Have you heard the expression "Nobody promised you a rose garden?" Well, that's true. Life can be as enjoyable as the fragrance of a dozen roses or as painful as the prickling thorns that lie beneath the rose petals. Therefore you have to take the good with the bad; each has learning curve examine all learning curves not just the negative curves in situations. We repeat prior mistakes only because we didn't learn from past mistakes. Learn from your mistakes but most importantly learn from others' mistakes.
When you clear a hurdle the confidence level is high, you are mentally alert, you're examining what occurred and you put that behavior in motion as you anticipate you're next hurdle. However when you hit a hurdle the opposite effect could occur; you lose confidence, get discouraged and give up your race.

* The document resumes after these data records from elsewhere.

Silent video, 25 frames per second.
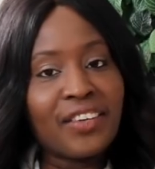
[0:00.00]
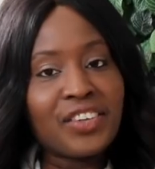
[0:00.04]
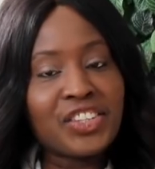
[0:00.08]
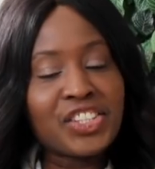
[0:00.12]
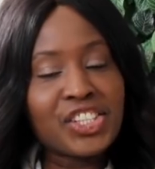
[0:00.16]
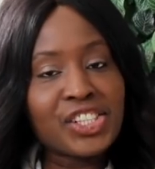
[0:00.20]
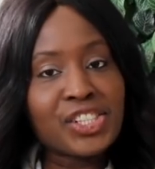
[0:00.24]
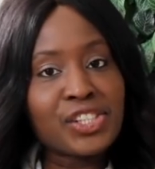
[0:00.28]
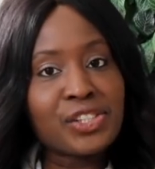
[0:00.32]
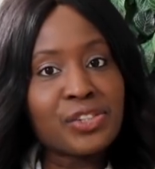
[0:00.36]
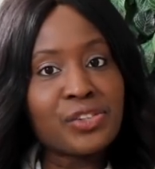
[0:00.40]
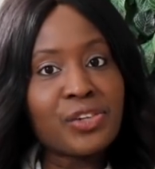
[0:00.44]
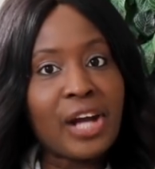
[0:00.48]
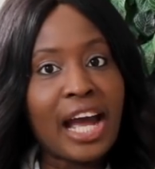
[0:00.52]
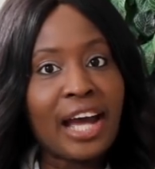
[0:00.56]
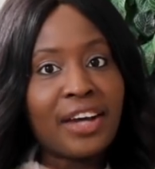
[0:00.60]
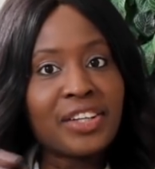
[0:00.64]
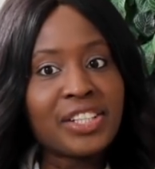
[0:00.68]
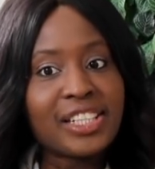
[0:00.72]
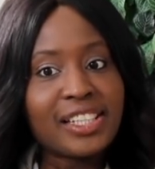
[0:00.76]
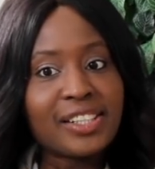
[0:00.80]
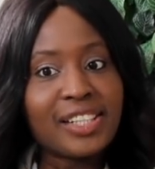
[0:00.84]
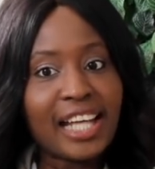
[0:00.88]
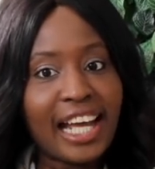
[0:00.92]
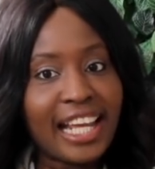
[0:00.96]
I was just
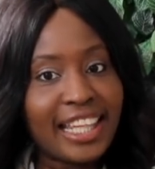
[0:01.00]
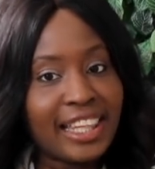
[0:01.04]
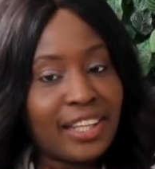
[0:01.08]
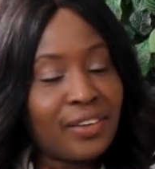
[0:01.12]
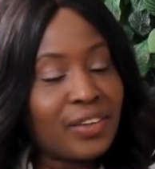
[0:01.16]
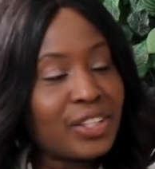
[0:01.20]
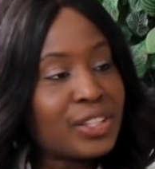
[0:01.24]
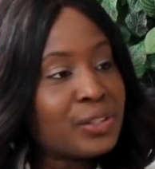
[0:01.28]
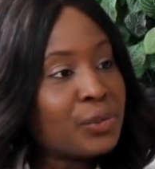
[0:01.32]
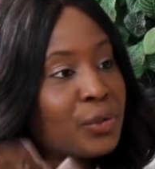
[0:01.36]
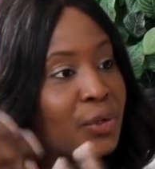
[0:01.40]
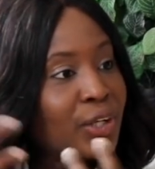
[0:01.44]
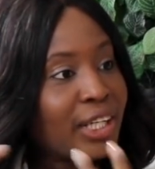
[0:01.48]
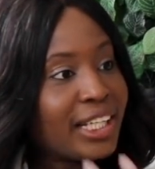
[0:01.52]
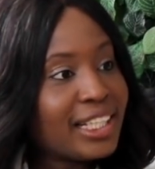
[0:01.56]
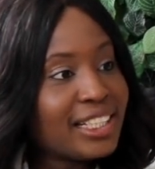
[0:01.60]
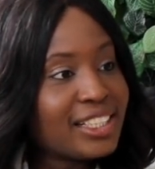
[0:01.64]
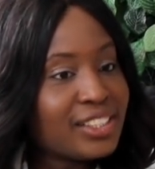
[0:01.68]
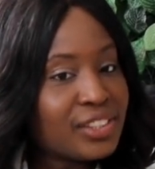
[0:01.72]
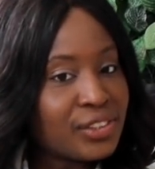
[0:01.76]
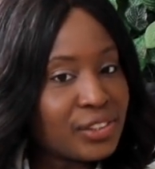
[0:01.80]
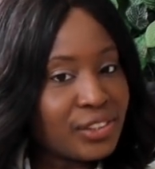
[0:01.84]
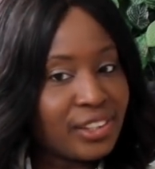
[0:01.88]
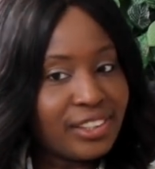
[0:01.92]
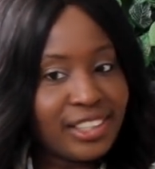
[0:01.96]
surrounded, and they were talking
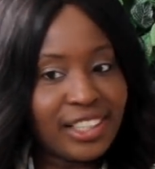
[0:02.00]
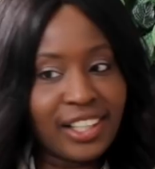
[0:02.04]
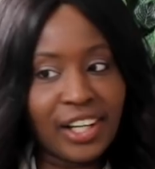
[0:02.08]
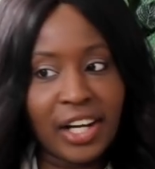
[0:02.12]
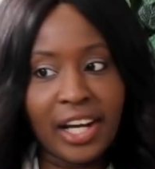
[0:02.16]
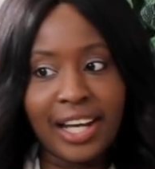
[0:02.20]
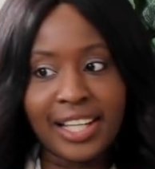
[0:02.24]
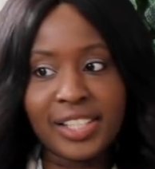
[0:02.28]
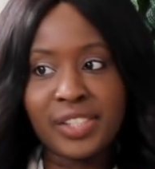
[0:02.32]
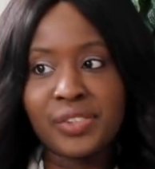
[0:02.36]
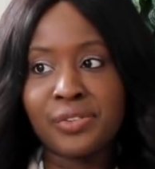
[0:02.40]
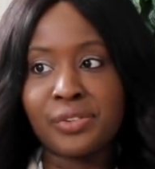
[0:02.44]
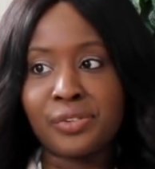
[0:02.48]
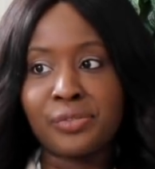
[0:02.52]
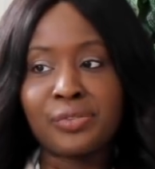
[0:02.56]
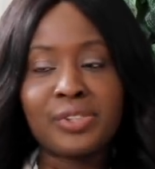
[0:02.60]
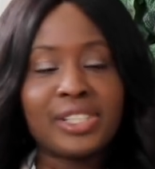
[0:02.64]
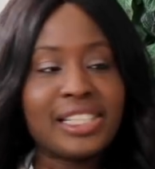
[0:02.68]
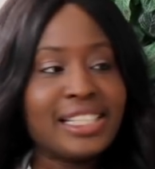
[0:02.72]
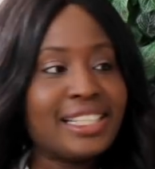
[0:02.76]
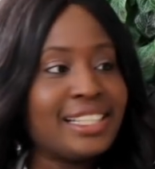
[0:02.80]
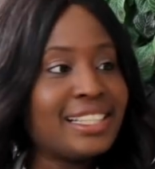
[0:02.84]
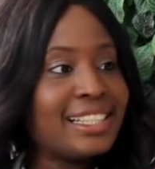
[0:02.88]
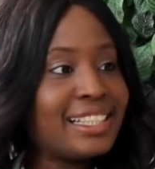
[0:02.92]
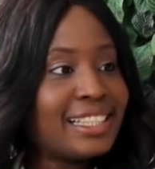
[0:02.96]
to, you know, us
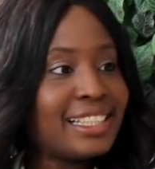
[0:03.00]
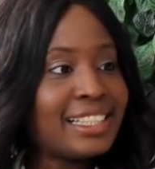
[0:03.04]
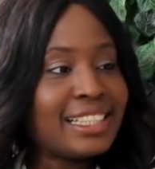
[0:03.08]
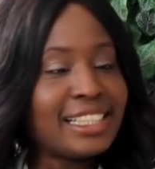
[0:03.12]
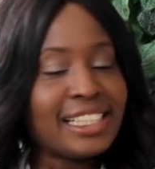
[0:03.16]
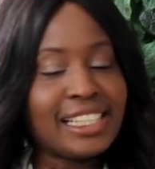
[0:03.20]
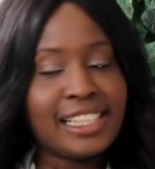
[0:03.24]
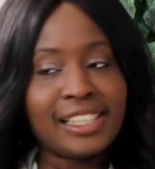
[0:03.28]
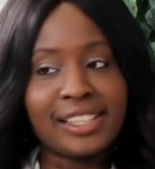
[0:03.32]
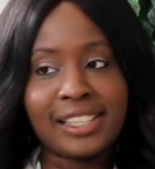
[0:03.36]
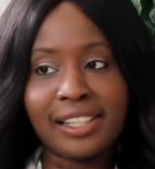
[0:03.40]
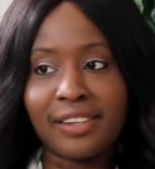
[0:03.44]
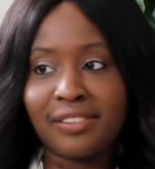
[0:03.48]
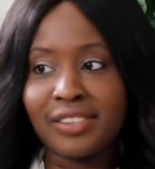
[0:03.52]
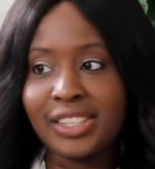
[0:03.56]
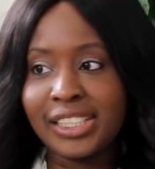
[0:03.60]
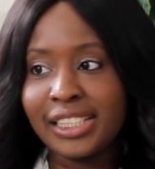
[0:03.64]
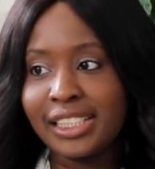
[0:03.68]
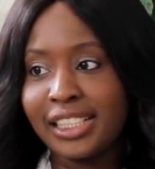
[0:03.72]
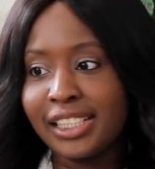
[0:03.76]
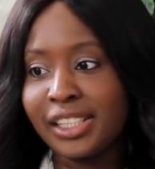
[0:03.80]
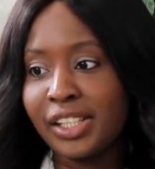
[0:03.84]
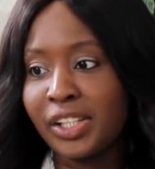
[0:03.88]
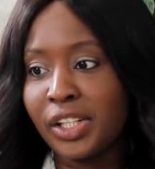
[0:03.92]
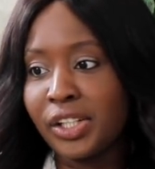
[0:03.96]
15, 16,
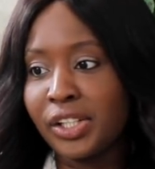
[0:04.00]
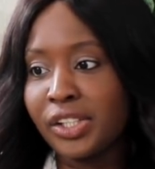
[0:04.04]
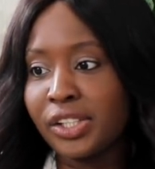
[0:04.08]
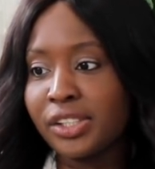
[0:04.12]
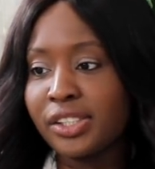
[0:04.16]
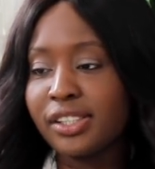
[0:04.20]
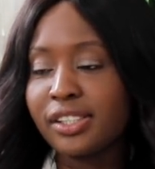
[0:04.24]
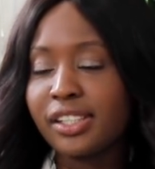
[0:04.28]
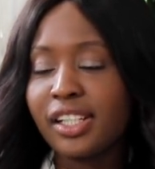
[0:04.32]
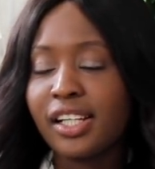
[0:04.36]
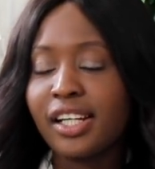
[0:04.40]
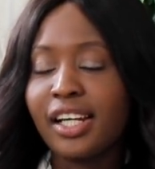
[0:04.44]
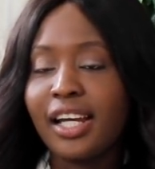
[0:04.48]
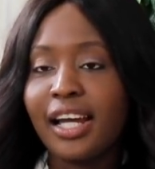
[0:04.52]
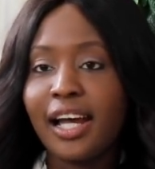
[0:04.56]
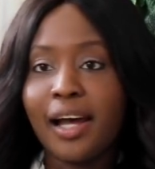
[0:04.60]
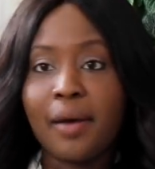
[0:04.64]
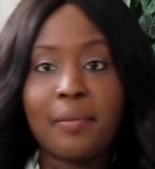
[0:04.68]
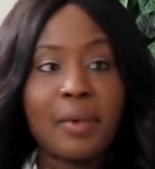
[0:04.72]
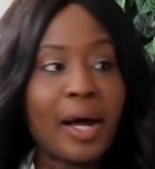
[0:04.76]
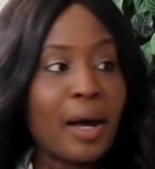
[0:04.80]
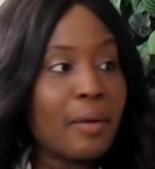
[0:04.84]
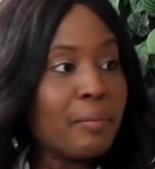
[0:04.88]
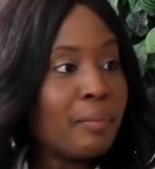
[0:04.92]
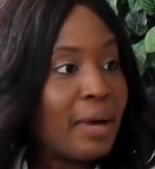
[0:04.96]
17-year-olds
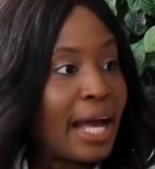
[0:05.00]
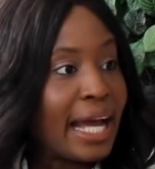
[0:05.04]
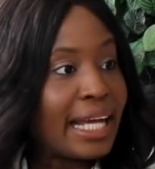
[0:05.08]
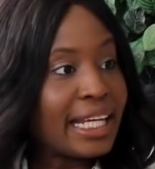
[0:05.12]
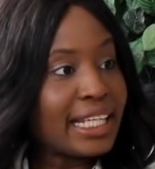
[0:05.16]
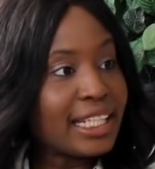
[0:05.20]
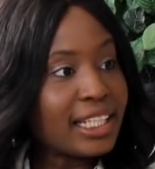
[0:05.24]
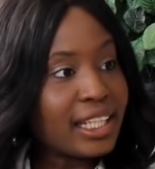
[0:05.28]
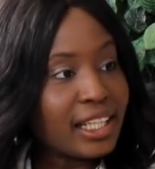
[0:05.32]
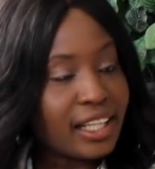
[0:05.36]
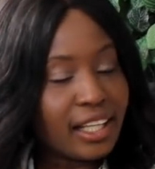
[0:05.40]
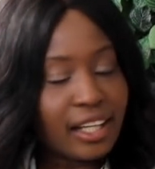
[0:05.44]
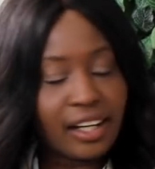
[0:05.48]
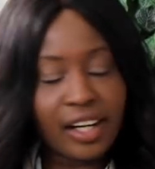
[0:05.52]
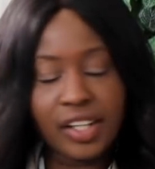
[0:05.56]
about banking.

I'm suggesting to you from a personal experience not to give up the race. It's not the position you finish in, in your race that makes you a winner; it's finishing your race that creates the winner.
We all want to be successful in one way or another; we all have our beliefs about what we think it takes to become successful. There a book by Kevin Ngo; author of "Myths of Success" this book addresses common myths of success and how they could prevent our growth. Being a young Airman is a challenge. You must expect things to change. Working smart not hard is the way to go.
There were lots of things I had to learn along the way; one of them was to dispel myths. What is a myth? Webster's dictionary defines myth as any fictitious story or unscientific account, theory, and/or belief. You are in control of your own fate, take charge. It takes perseverance, tenacity and visualization to make it to the finish line but you all can make it.
I was once a young Airman wandering around this base trying to figure out where I fit in. After numerous hurdles, prickling thorns and an occasional smell of the rose fragrance, I found what I was looking in Ground Safety career field. The road was rough and sometimes I was running in the dark trying to clear hurdles with no light at the end of the tunnel, but I finished my race.
Follow "The Enlisted Force Structure" Air Force Instruction 36-2618. There are no myths to this book; follow it's guidance wholeheartedly and success as an Airman shall certainly follow. "Myths of Success" is food for thought and a suggested read item by the Chief as you run your race.
Keep your heads up expect failure as well as success they both have positive attributes. Have a solid plan that's revisable when some parts don't fix you or your situation. And I will see you at the finish line.